» **TASK OBJECTIVE**
Please reproduce the lines of the records below from the one holding "[00:00:02.10]" through the one holding "[00:00:04.05]", inclusive, skipping all pictures.
### RECORDS TO PROCESS ###
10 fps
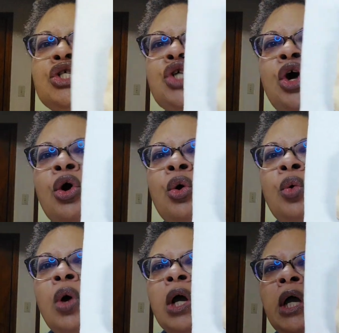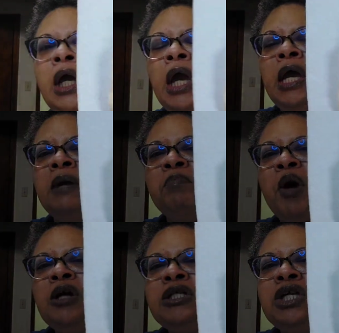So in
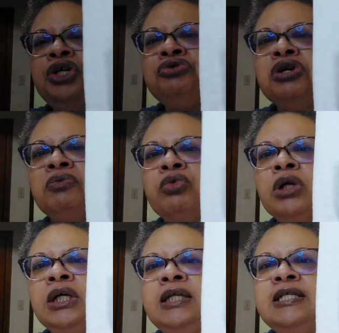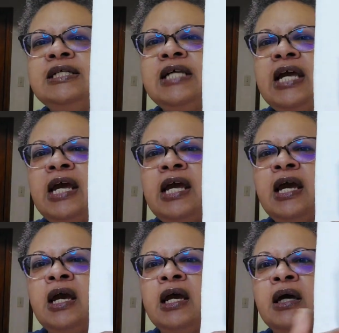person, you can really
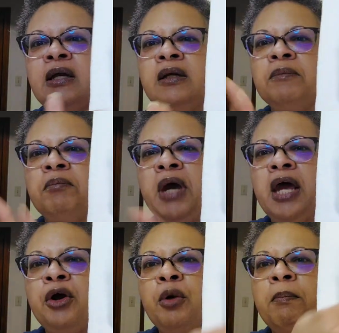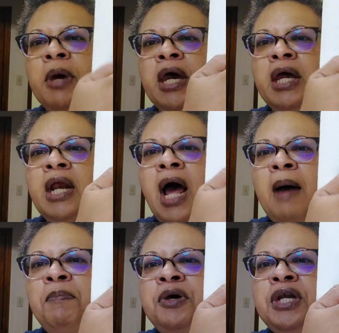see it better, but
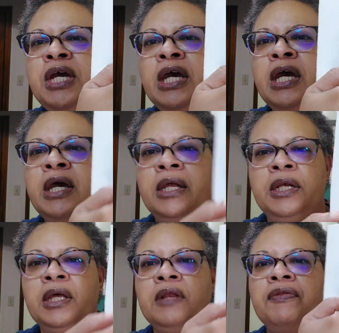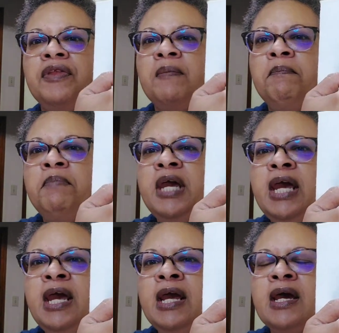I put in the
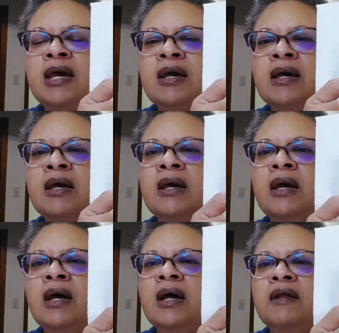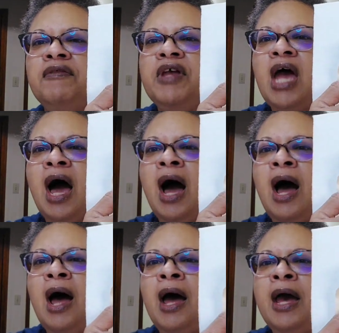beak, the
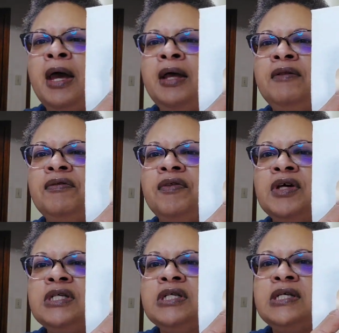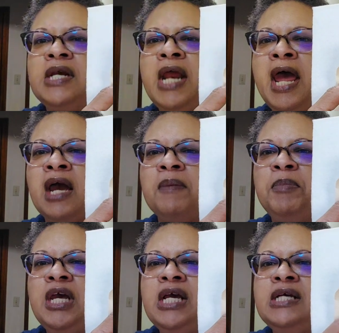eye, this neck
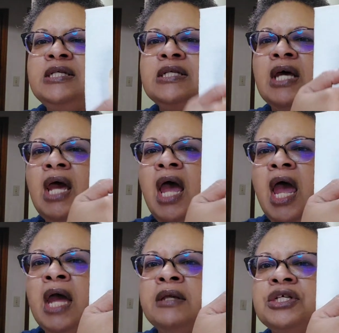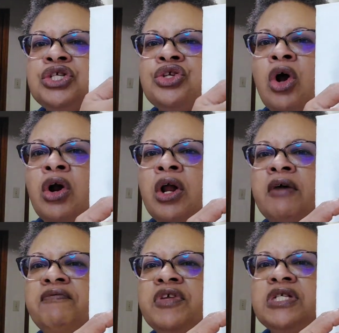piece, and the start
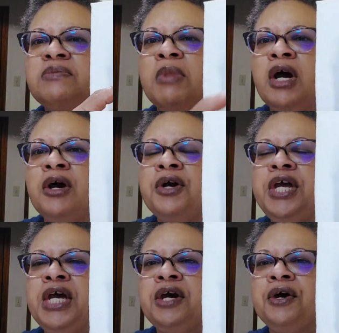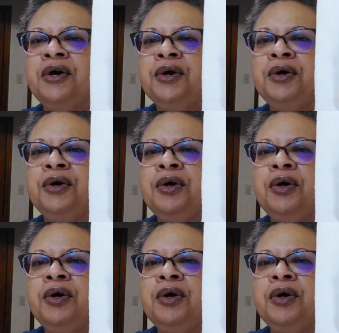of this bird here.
###
### RECORDS TO PROCESS ###
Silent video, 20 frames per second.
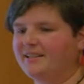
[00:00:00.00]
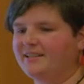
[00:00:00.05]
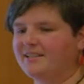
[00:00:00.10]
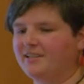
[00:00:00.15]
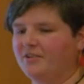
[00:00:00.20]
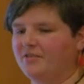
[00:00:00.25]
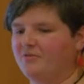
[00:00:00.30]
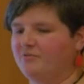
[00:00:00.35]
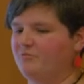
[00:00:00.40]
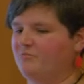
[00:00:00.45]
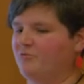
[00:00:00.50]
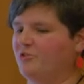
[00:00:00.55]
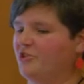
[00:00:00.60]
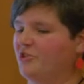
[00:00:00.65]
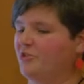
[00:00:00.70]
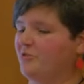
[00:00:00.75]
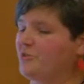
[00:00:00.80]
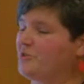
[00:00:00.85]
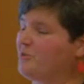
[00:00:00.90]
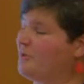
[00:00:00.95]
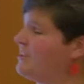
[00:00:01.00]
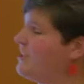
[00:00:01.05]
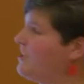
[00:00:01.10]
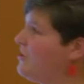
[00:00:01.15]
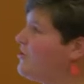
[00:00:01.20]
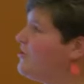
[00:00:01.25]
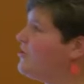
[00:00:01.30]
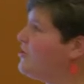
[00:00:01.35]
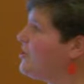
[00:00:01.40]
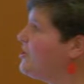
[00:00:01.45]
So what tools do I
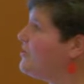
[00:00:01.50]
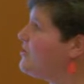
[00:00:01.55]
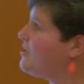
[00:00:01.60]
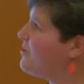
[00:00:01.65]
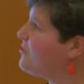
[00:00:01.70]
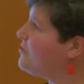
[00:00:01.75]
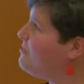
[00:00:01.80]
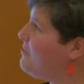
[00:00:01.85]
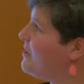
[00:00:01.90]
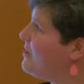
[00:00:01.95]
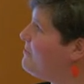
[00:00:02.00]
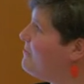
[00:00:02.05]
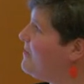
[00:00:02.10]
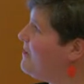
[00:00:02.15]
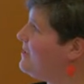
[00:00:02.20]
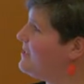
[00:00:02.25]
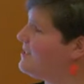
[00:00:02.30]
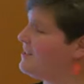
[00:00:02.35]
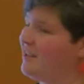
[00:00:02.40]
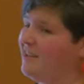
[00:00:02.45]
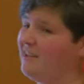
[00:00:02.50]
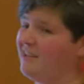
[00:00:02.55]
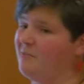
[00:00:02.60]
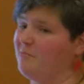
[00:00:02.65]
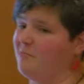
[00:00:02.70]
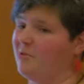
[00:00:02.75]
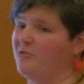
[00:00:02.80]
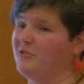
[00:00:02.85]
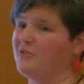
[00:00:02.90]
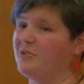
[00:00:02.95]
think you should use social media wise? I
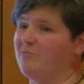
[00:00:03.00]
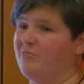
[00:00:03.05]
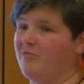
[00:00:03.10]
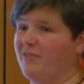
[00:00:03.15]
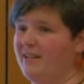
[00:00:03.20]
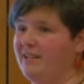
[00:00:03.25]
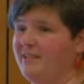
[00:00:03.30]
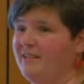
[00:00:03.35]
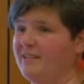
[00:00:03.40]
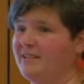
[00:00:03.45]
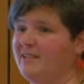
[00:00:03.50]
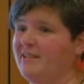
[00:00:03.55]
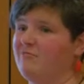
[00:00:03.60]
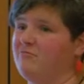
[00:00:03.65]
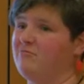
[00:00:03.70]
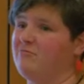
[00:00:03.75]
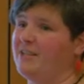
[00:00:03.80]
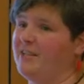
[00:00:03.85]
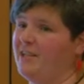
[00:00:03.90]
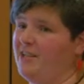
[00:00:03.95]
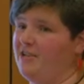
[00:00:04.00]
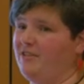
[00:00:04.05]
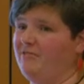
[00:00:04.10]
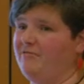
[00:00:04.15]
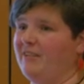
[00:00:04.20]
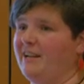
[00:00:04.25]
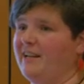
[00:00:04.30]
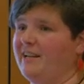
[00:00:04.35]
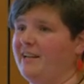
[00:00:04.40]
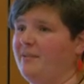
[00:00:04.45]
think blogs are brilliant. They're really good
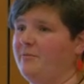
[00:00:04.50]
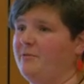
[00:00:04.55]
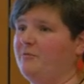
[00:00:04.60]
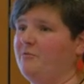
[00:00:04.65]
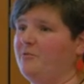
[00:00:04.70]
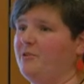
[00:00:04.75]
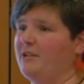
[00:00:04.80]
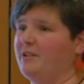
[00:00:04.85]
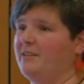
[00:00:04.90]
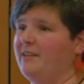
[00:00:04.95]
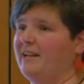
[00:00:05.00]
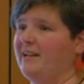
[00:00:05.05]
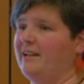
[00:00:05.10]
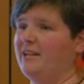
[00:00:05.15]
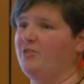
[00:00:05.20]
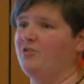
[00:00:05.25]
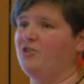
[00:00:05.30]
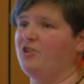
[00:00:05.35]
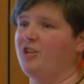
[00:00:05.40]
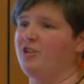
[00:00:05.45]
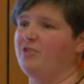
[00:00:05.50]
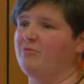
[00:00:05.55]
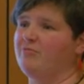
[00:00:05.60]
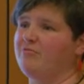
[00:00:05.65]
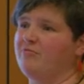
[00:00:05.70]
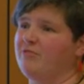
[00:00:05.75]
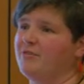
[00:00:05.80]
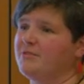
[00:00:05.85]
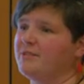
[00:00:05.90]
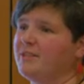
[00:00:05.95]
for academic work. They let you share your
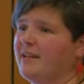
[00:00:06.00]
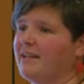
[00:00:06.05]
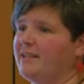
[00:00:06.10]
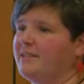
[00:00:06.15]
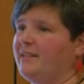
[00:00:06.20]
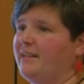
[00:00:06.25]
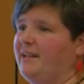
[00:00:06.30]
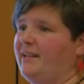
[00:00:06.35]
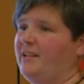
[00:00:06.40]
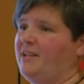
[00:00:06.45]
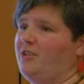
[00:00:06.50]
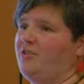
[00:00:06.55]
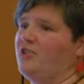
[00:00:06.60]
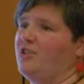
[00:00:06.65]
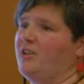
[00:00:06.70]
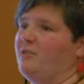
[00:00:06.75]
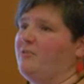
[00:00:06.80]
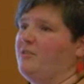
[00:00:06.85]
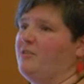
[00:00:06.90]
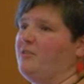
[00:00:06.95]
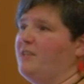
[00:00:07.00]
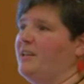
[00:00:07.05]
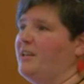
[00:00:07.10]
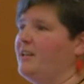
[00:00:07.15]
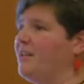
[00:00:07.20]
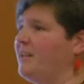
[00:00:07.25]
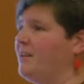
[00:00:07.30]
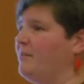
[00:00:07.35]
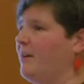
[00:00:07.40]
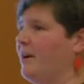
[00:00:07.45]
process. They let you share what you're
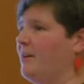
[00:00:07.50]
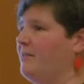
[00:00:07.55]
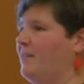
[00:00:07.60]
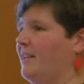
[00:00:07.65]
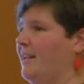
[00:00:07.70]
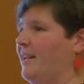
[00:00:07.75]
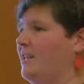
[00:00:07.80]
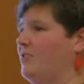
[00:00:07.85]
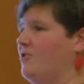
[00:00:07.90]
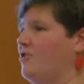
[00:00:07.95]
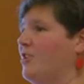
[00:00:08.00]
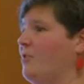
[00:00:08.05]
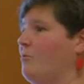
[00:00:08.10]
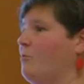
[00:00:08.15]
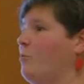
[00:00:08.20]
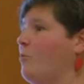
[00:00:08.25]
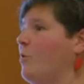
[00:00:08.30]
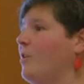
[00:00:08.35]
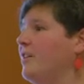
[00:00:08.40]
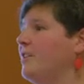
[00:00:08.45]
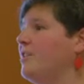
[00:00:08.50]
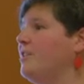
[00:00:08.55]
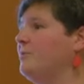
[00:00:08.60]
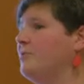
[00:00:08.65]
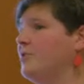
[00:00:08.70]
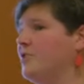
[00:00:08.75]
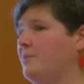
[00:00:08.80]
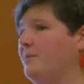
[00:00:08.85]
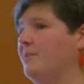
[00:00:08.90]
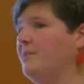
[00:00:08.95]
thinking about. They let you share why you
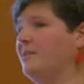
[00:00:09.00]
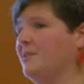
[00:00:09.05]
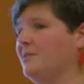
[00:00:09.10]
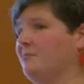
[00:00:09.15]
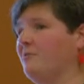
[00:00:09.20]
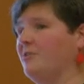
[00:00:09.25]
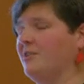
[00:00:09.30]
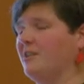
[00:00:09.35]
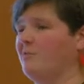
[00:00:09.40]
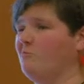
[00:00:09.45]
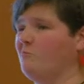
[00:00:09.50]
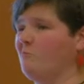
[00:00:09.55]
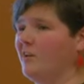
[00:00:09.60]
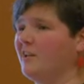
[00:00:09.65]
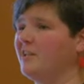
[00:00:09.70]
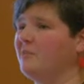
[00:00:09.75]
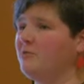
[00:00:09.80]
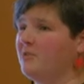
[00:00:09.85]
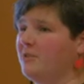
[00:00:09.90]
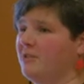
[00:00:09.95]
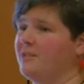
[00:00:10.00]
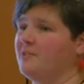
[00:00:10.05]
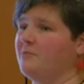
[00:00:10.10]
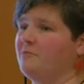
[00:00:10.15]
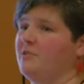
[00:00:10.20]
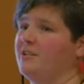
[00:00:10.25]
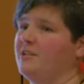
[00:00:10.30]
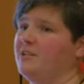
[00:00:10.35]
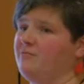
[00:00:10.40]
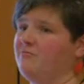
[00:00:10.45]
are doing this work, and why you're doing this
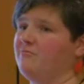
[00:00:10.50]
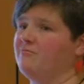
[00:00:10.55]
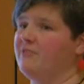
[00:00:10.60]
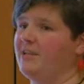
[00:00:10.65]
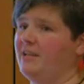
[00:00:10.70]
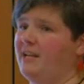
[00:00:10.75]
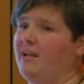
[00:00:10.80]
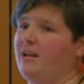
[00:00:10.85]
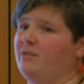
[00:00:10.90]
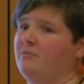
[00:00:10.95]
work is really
###
» **ANSWER SPACE**
[00:00:02.10]
[00:00:02.15]
[00:00:02.20]
[00:00:02.25]
[00:00:02.30]
[00:00:02.35]
[00:00:02.40]
[00:00:02.45]
[00:00:02.50]
[00:00:02.55]
[00:00:02.60]
[00:00:02.65]
[00:00:02.70]
[00:00:02.75]
[00:00:02.80]
[00:00:02.85]
[00:00:02.90]
[00:00:02.95]
think you should use social media wise? I
[00:00:03.00]
[00:00:03.05]
[00:00:03.10]
[00:00:03.15]
[00:00:03.20]
[00:00:03.25]
[00:00:03.30]
[00:00:03.35]
[00:00:03.40]
[00:00:03.45]
[00:00:03.50]
[00:00:03.55]
[00:00:03.60]
[00:00:03.65]
[00:00:03.70]
[00:00:03.75]
[00:00:03.80]
[00:00:03.85]
[00:00:03.90]
[00:00:03.95]
[00:00:04.00]
[00:00:04.05]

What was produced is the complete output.